=== Entries shown ===
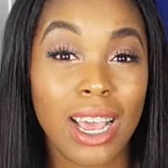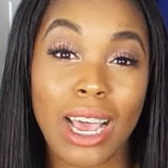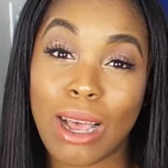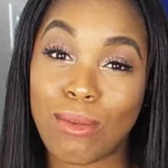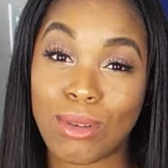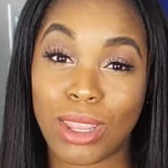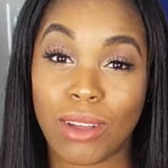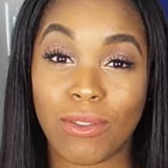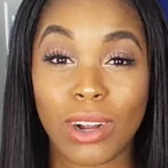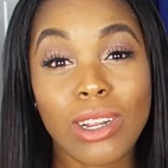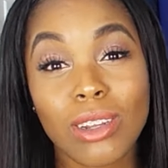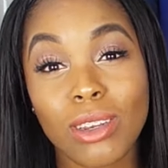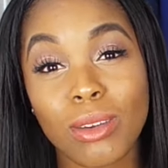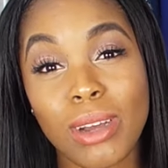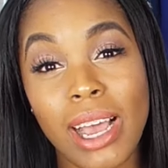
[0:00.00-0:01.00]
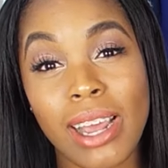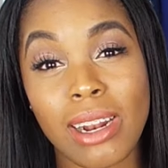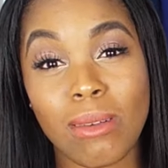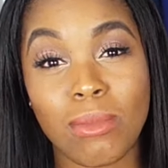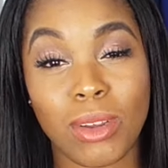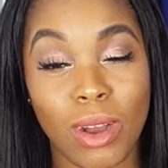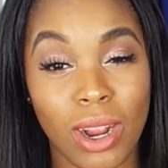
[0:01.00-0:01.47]
Um, so the first two
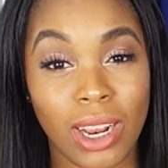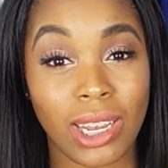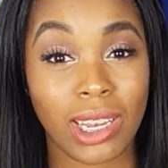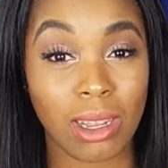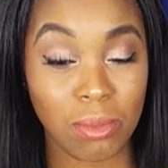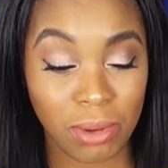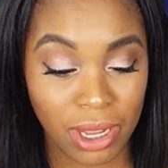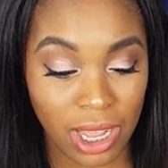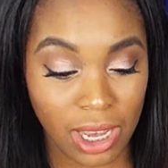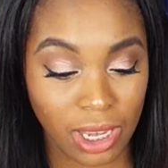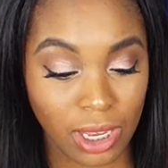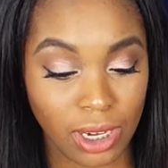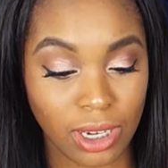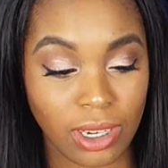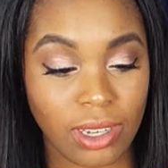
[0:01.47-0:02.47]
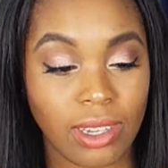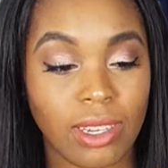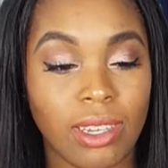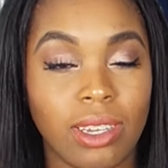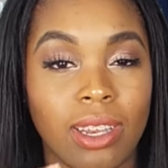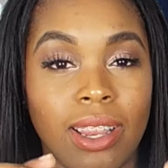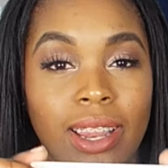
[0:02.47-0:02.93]
items are lip
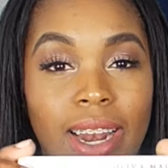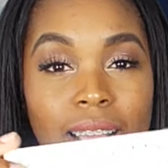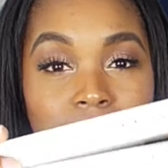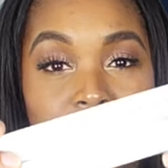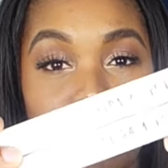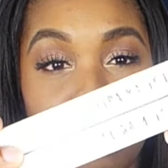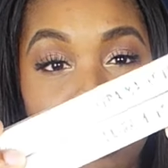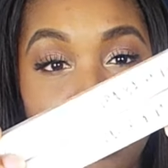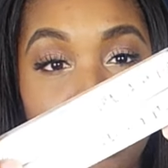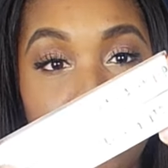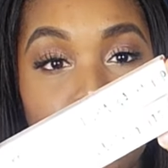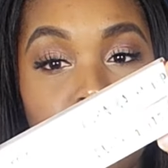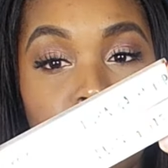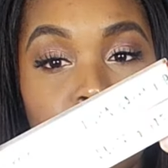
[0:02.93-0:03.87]
colors that I have here.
===
Be exact. Write out all the entries and omit the pictures.

[0:00.00-0:01.00]
[0:01.00-0:01.47]
Um, so the first two
[0:01.47-0:02.47]
[0:02.47-0:02.93]
items are lip
[0:02.93-0:03.87]
colors that I have here.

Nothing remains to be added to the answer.